• _Exercise instructions_: In the answer, each entry below appears exactly as given, and no picture appears at all.

[Records from a data source]
*** Begin section ***

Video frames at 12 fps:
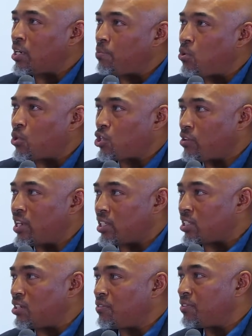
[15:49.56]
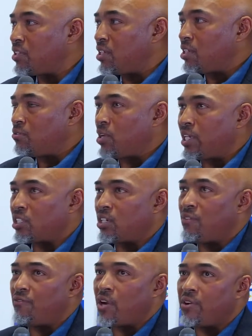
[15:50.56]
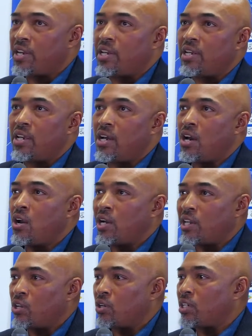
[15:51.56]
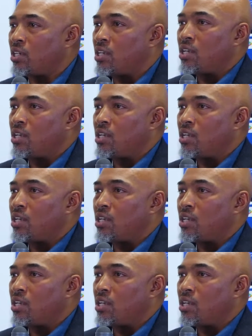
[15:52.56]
to portray itself, right? So very early on,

*** End section ***

• _Exercise result_:
Video frames at 12 fps:
[15:49.56]
[15:50.56]
[15:51.56]
[15:52.56]
to portray itself, right? So very early on,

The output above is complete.